Heape, in a recently published paper, describes the formation of the corpus luteum in the rabbit as follows:—”The corpus luteum is formed by the ingrowth of cells surrounding the follicle together with the follicular epithelium ; the ingrowth being at one time apparently a forcible rush before which the loosened epithelium is driven. The ingrowth takes place in the first instance in the region of the base of the follicle.”
Miss Lane-Claypon, in a paper lately communicated to the Physiological Society, “On the Post-Natal Formation of Primordial Ova,” states that the ovarian interstitial cells, and the follicular epithelial cells, like the primordial ova, are all “derived from the original ingrowths of the germinal epithetlium,” and not “from the mesoblast, which gives rise to the connective tissue and blood-vessels.” If the epithelial and interstitial cells are potentially and by origin identical, this fact helps to elucidate Van der Stricht’s discovery that in the bat’s ovary both of these elements may take part in the formation of the lutein cells. It is possible also that it provides an explanation of some of the discrepancies between statements by various authors regarding the mode of development of the corpus luteum in different animals. Miss Lane-Claypon says that in the rabbit “the interstitial cells form by far the largest part of the adult ovary,” while in the sheep, judging by my own observations, they are relatively scarce. F. H. A. M.
September 28th, 1905.
LITERATURE SINCE THE YEAR 1895
Vide Sobotta, Merkel and Bonnet’s ‘Ergebnisse d. Anal. u.

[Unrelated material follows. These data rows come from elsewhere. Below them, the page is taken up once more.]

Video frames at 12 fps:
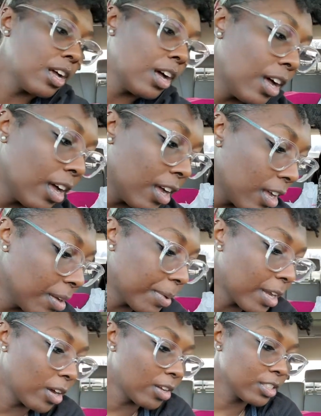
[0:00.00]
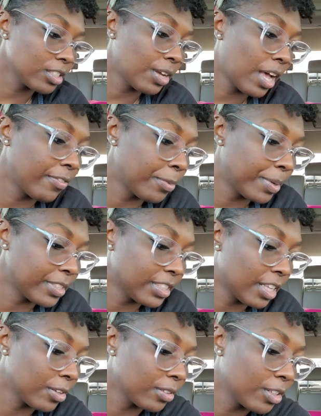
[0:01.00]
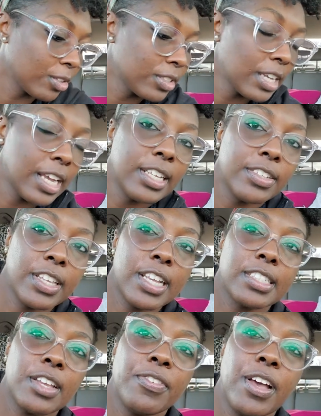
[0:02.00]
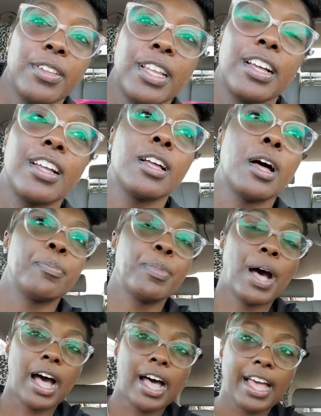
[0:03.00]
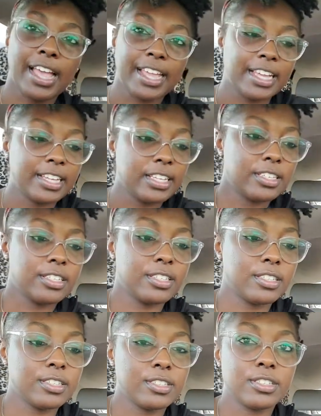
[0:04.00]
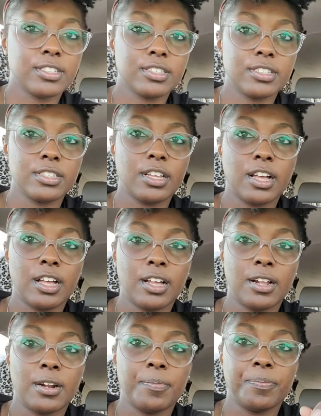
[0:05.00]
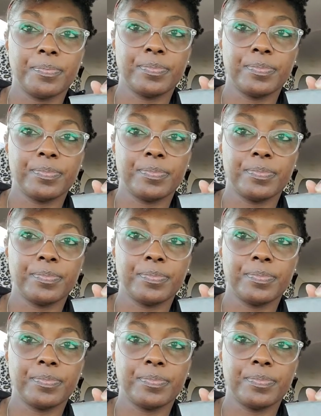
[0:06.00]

Um, I also have a bunch of other little tiny things. I found like a, a pie. Um,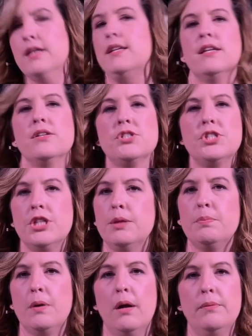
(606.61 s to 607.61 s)
Now, she
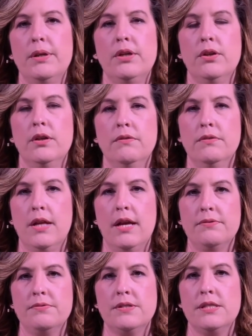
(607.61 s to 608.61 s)
probably could have
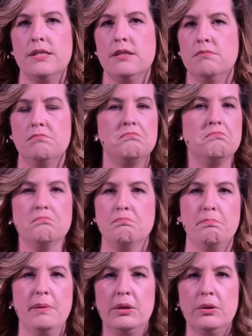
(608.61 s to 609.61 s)
left
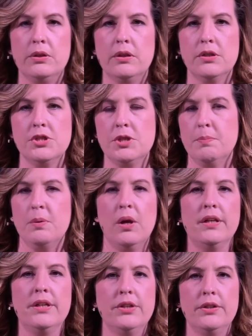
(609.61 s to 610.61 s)
bitter. She
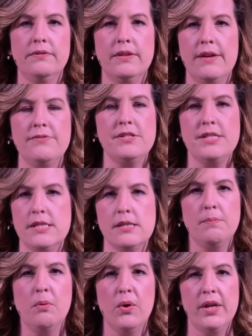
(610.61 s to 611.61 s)
probably could have left
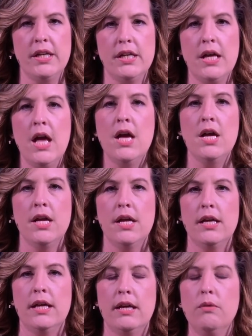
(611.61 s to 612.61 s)
disappointed.
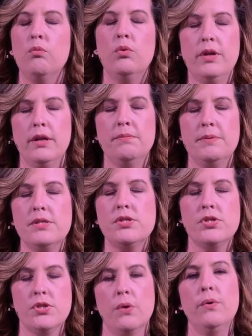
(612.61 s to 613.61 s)
It would have been
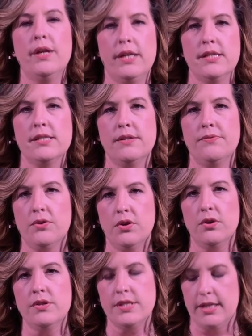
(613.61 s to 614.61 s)
so easy for
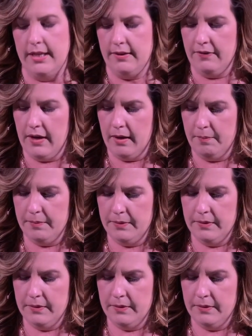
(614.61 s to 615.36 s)
her to give up.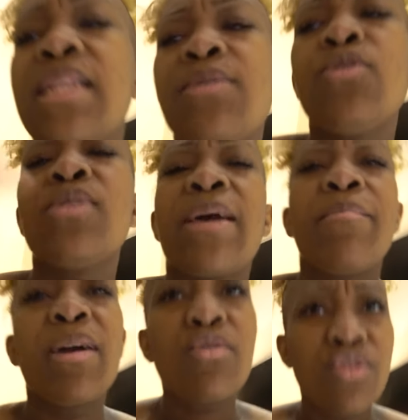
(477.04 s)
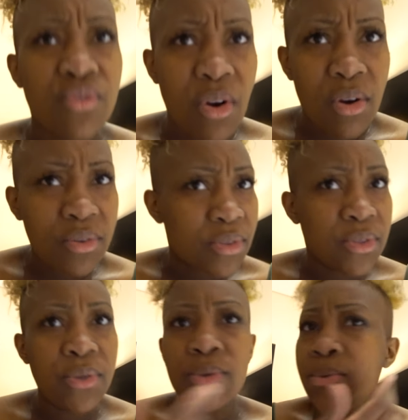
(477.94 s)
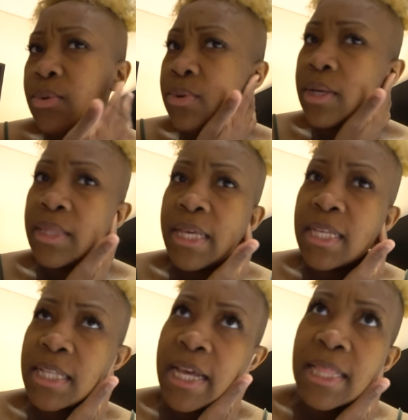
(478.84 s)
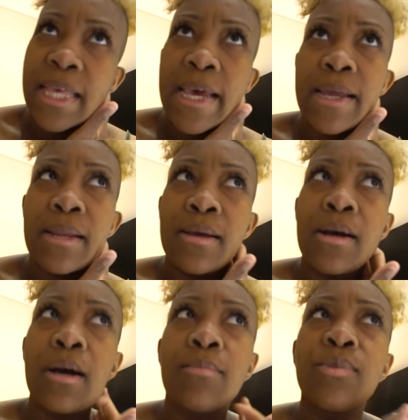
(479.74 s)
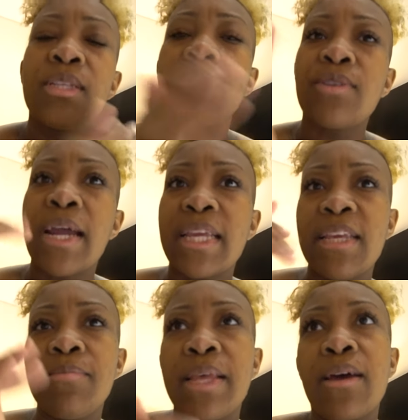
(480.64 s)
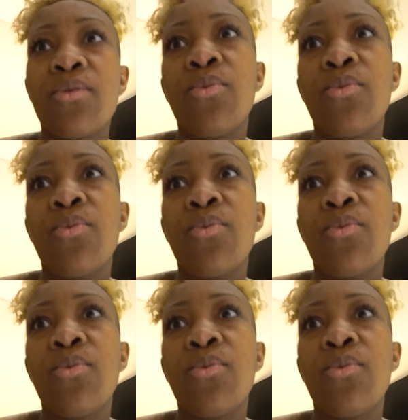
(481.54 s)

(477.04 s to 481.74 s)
think they use like metal straws too and things like that. Just to try to keep down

Entwick.’ vol. xi, 1902.
Schmidt’s paper, besides containing observations on the corpora lutea, has also an interesting account of the variation noted in the duration of the œstrous cycle, or the interval between two successive “heat” periods, in cattle, as deduced from the study of 500 cases. The most usual length of this period appears to be twenty-one days, but the variation was found to range from six days to one hundred and twenty-one, or even more days. All variations between these periods were noted to occur. Schmidt’s observations are in direct opposition to Beard’s speculation regarding the “Span of Gestation and the Cause of Birth” (Jena, 1897), according to which the interval between two “heat” periods is assumed to bear a fixed relation to the length of the gestation period.